Ruling the theatre roost
OF all the areas you might expect a canny private equity firm to invest serious bucks, the theatre business – with its reputation for volatile actors and directors, no less volatile audiences, and millions poured into shows that can fold almost immediately – might not be top of the list.
However, London firm Exponent has reason to be cheerful over its £134m investment in Ambassador Theatre Group (ATG), which included the acquisition of the UK theatre business of the American entertainment group Live Nation, to create the country’s biggest theatre company.
A year on from the deal, ATG’s founder, chief executive and creative director Howard Panter says that audiences have risen five per cent and the combined company is on course for a £20m profit. “We’re operating better than our business plan at the time of the acquisition,” he says.

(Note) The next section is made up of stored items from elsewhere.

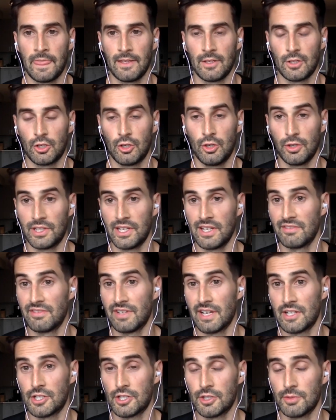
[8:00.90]
cooking
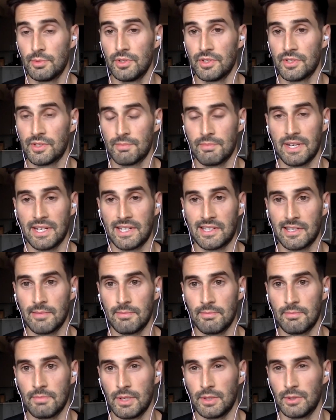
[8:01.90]
vegetables makes
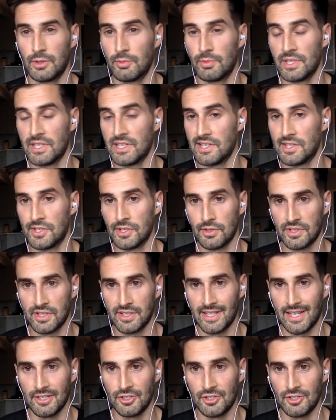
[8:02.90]
them a little bit easier to
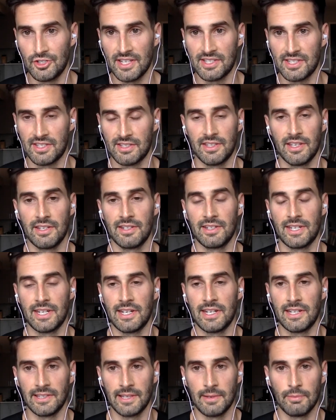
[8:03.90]
digest than
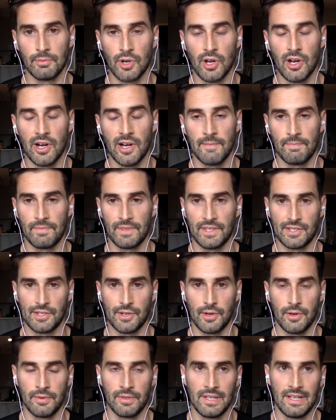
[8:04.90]
eating them raw.
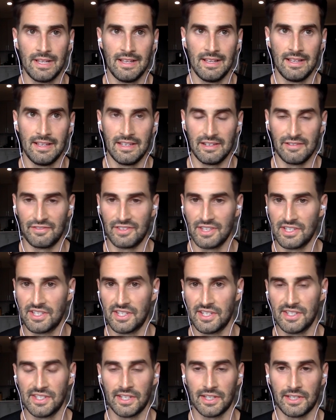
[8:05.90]
So if this
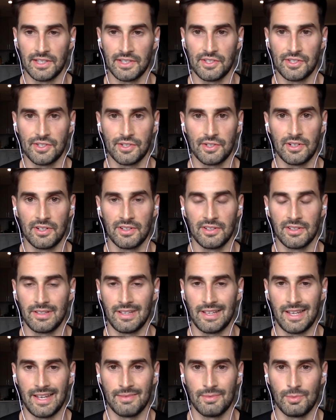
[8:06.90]
is a concern,
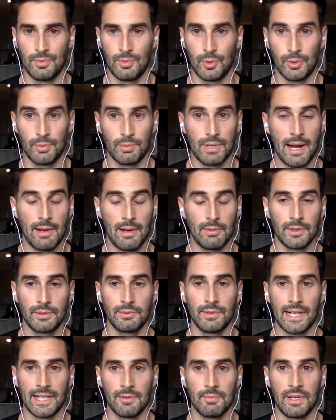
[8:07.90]
I would probably
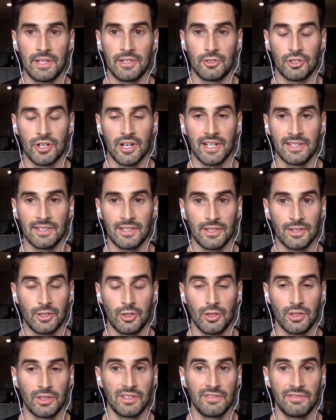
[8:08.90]
recommend trying to
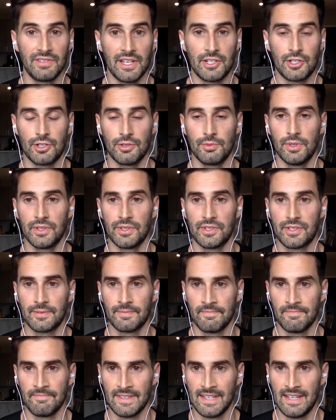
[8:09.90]
cook the vegetables.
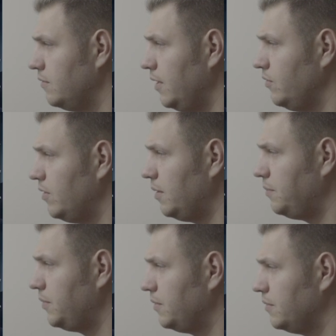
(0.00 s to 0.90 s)
Create new
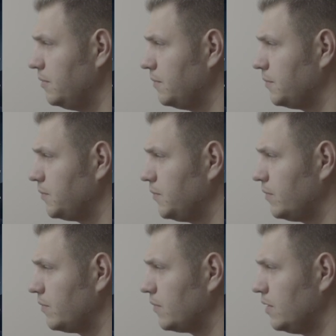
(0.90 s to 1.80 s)
app.
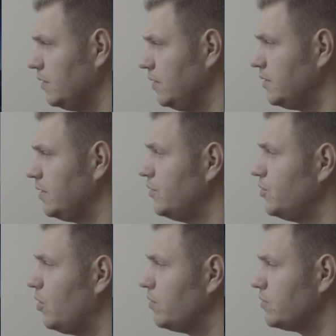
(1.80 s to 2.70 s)
It's on the
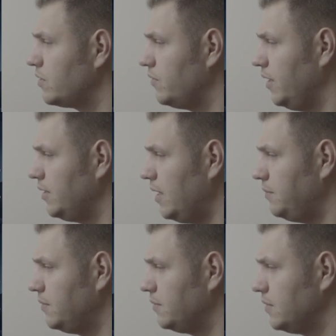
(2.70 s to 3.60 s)
docs create
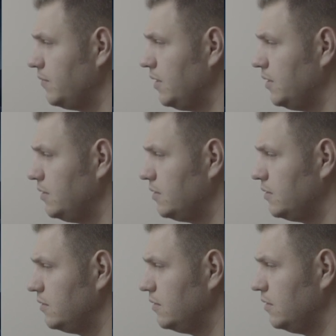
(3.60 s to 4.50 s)
app, something like this.
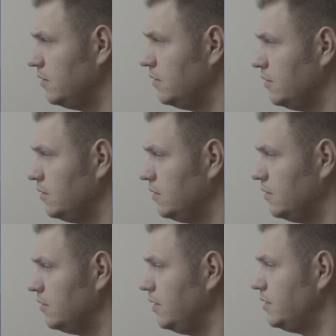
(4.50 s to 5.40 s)

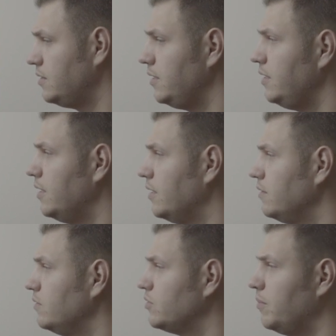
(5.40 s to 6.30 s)
It's
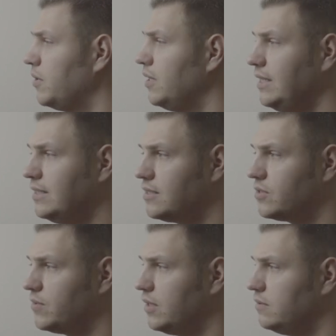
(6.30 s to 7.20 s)
here. So I'm going to link this
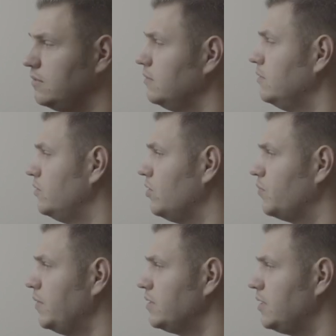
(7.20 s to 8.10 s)
as well.
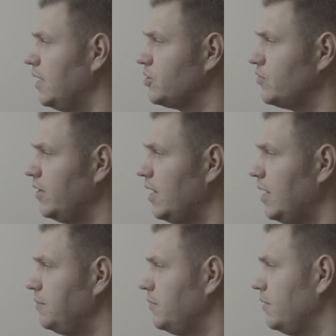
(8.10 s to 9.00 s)
document/create
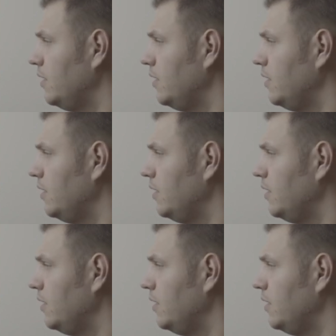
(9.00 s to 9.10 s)
app.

Panter, 62, founded ATG in 1992 with his wife Rosemary Squire, who is his joint chief executive. Together, the couple make arguably the most powerful partnership in UK theatre, presiding over 40 theatres nationwide and 400,000 seat sales a week, with a company worth “north of £160m”. Its current West End successes include The Lion King, Wicked and Legally Blonde, while Jez Butterworth’s play Jerusalem and a modern version of Moliere’s La Misanthrope, starring Keira Knightley and Damian Lewis, are among its recent critical and commercial triumphs.
Panter, a large, bald man with a thick orange beard and good-humoured air, is understandably bullish about the theatre industry’s health and profit-making potential, particularly in the capital.

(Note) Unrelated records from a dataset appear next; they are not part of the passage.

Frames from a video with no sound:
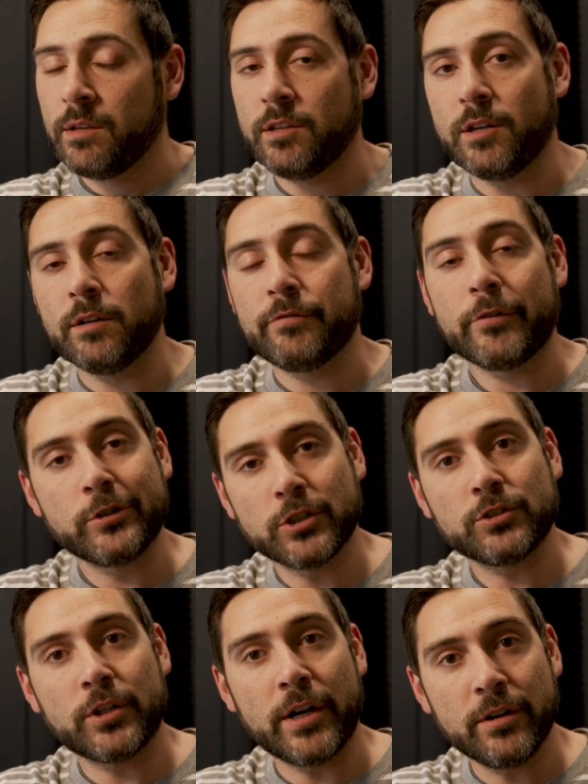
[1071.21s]
If you're
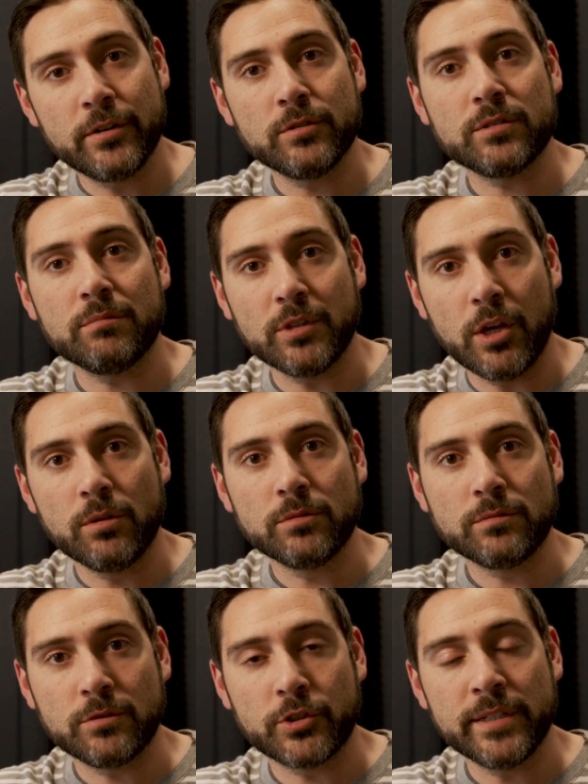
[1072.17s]
just trying to do some
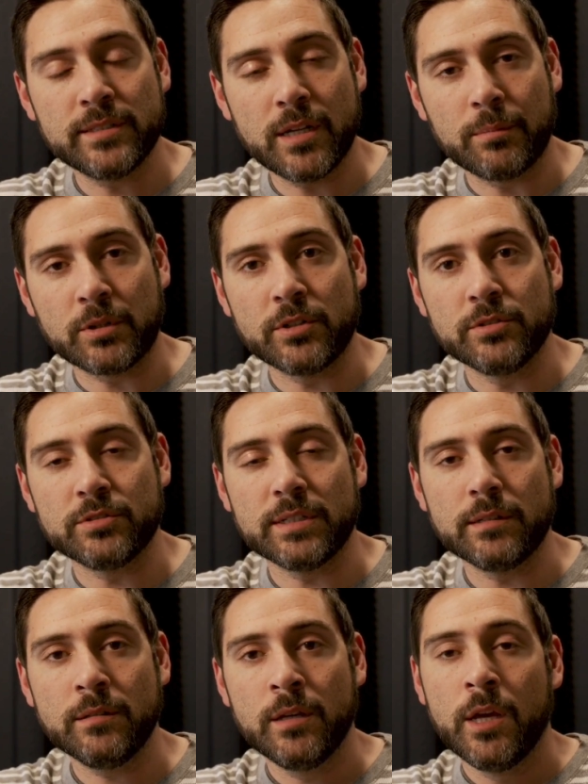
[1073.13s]
low treetop
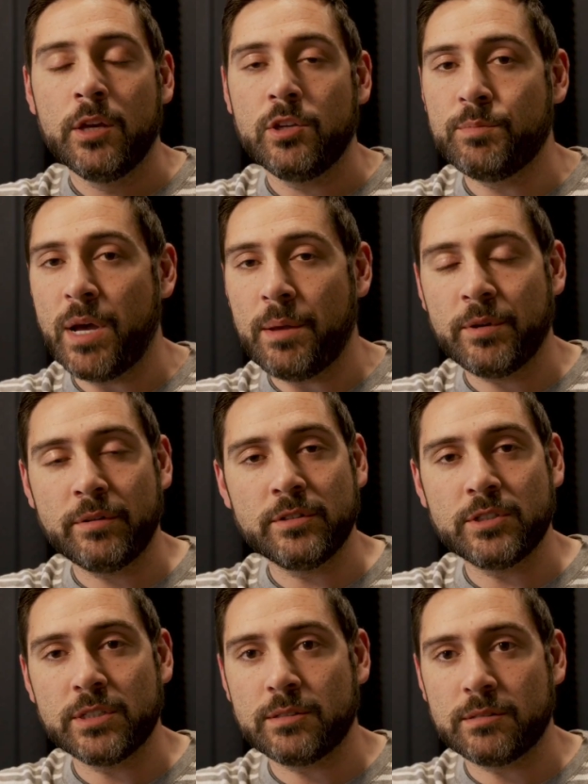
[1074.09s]
cruising, you might be able
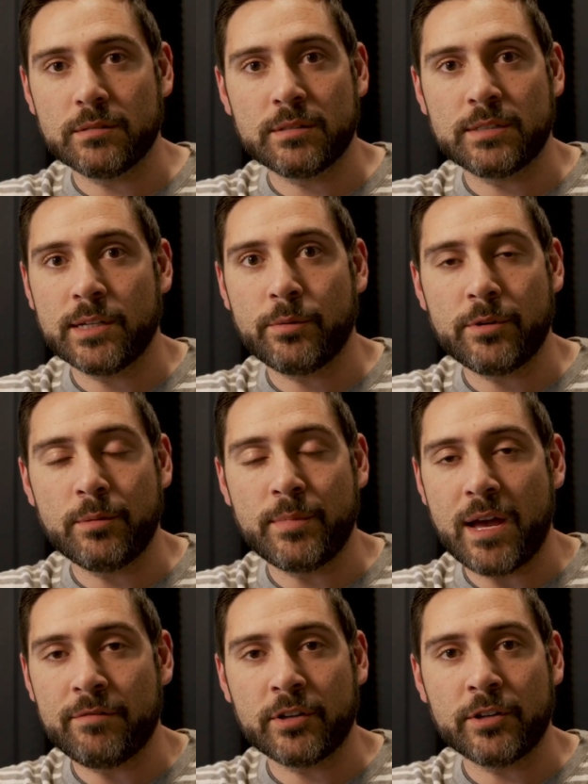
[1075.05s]
to just stick with your
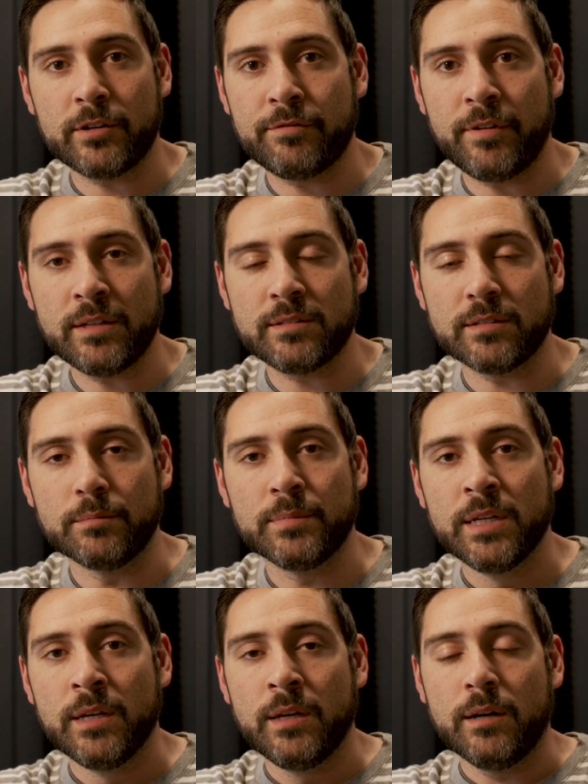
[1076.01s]
Mavic or your
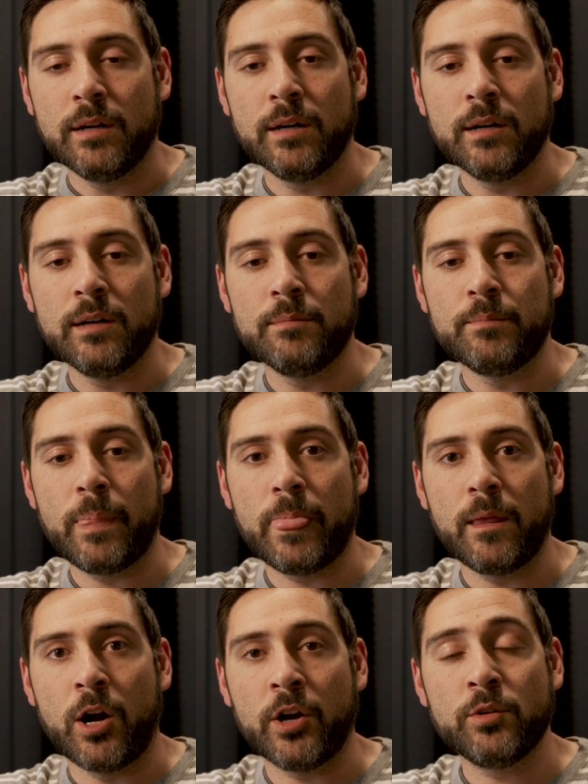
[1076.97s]
Phantom.
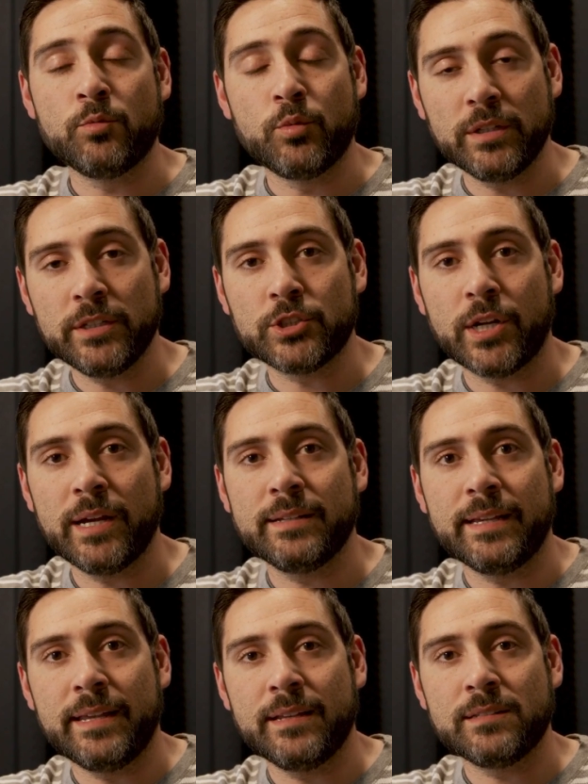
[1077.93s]
Are you really trying
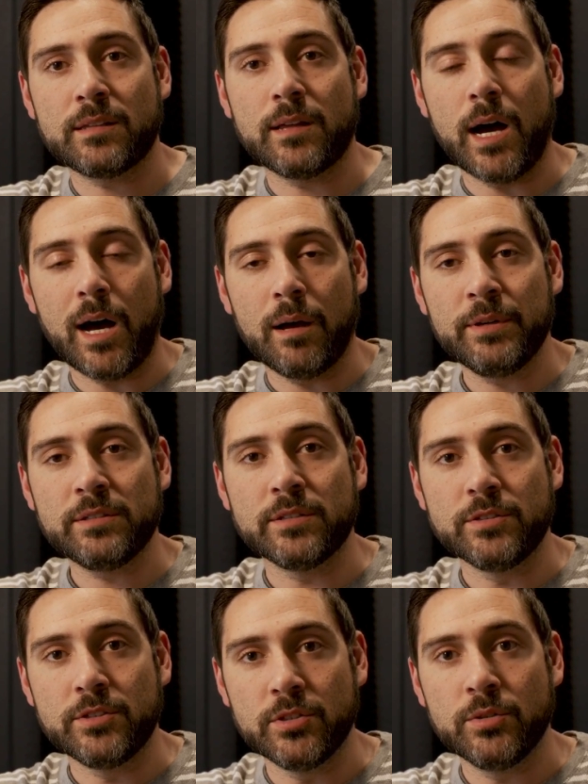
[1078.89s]
to get into the hobby
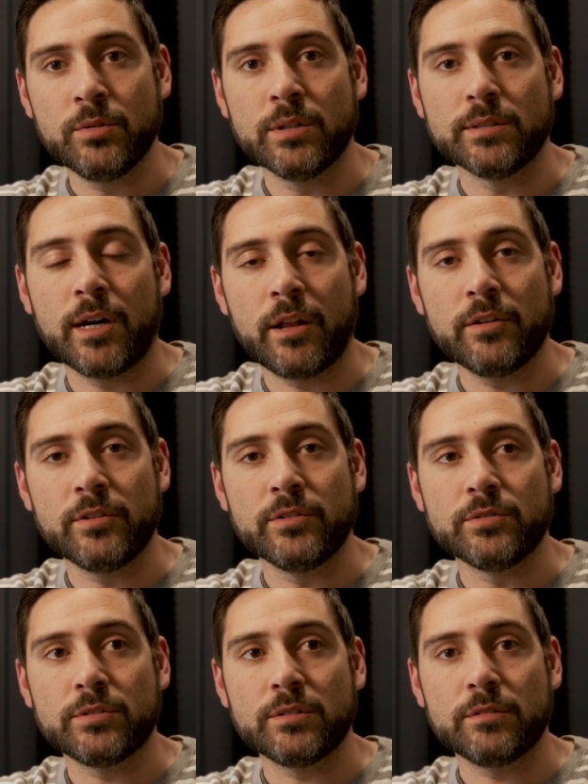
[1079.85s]
to do a lot of
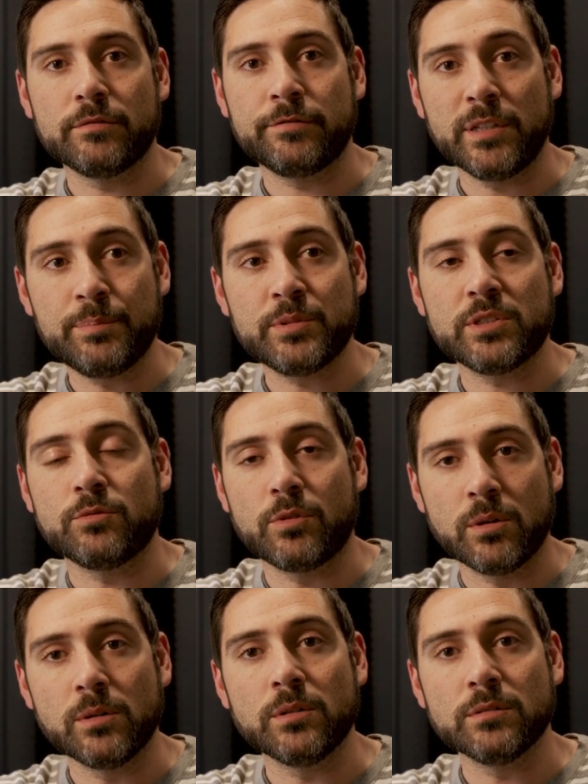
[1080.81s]
those flips and
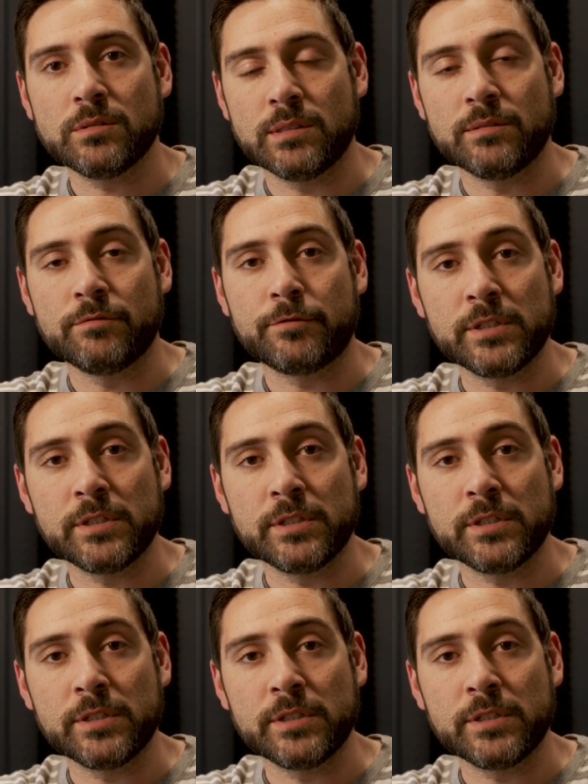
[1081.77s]
rolls and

“The two things that distinguish London’s economy are the City and theatre – they’re what’s seen to be world class and unique,” he says. “Theatre generates about nine times the money invested in it, and after heritage it’s the thing that brings the most tourists to London.”
We meet in the magnificent Art Deco environs of the Savoy Theatre, among London’s finest auditoriums and one of the theatres that account for over £100m of ATG’s worth – Panter describes owning them as “like having Cezannes that make a profit: they’re beautiful, unique, premium, and they earn money.”
The portfolio stretches from grand theatres of the West End and county towns to more modern regional venues, the newest of which is a £42m development in Buckinghamshire, the Aylesbury Waterside, built by the local council and operated by ATG.
It was in another area of the commuter belt, Woking, that Panter and Squire started the company with their first theatre, the Ambassador (now a cinema but still in the group), and he’s forthright about the blend of shows needed to appeal to the broadest audiences. While some may snipe about a profusion of easy-to-please, film-based musicals or unchallenging touring shows, Panter points out that the shows like Mama Mia, Dirty Dancing and Legally Blonde have tapped into a new female audience that’s increased the volume of theatregoing by almost 10 per cent.
“We’re like the BBC, in that we do Panorama and Eastenders, which means opera to pantomime,” he says. “I don’t mind which it is, as long as it’s the best of its kind.”
Running a theatrical business comes with its own set of unique issues – the principal among these being dealing with that delicate, capricious breed: actors. “It’s a very particular creature that becomes an actor,” says Panter, who trained in production at LAMDA theatre school but never wished to tread the boards himself. “You’re actually saying ‘I am my work’, asking people to look at you in a way that’s different from any other profession. From a management point of view, it creates a dynamic that’s very particular to theatre, which requires a degree of navigation.”
Having been steering those waters for four decades, Panter is confident about the quality of actors, writers and directors still coming through, whom ATG’s Whitehall theatre, Trafalgar Studios 2, is designed to incubate. He’s nevertheless worried about the lack of young producers able to create fledgling shows.
“The artistic talent is really strong, but the entrepreneurial talent is very hard to find. The risk you take early on is very great, and I’m not sure if I was starting out today how far we’d get.”
Panter would like to see tax incentives for “people who invest in theatre through producers”, though even with the government’s keenness on artistic philanthropy, that’s unlikely to materialise any time soon. Instead, audiences will have to continue relying on this super-producer’s own talents for some time to come.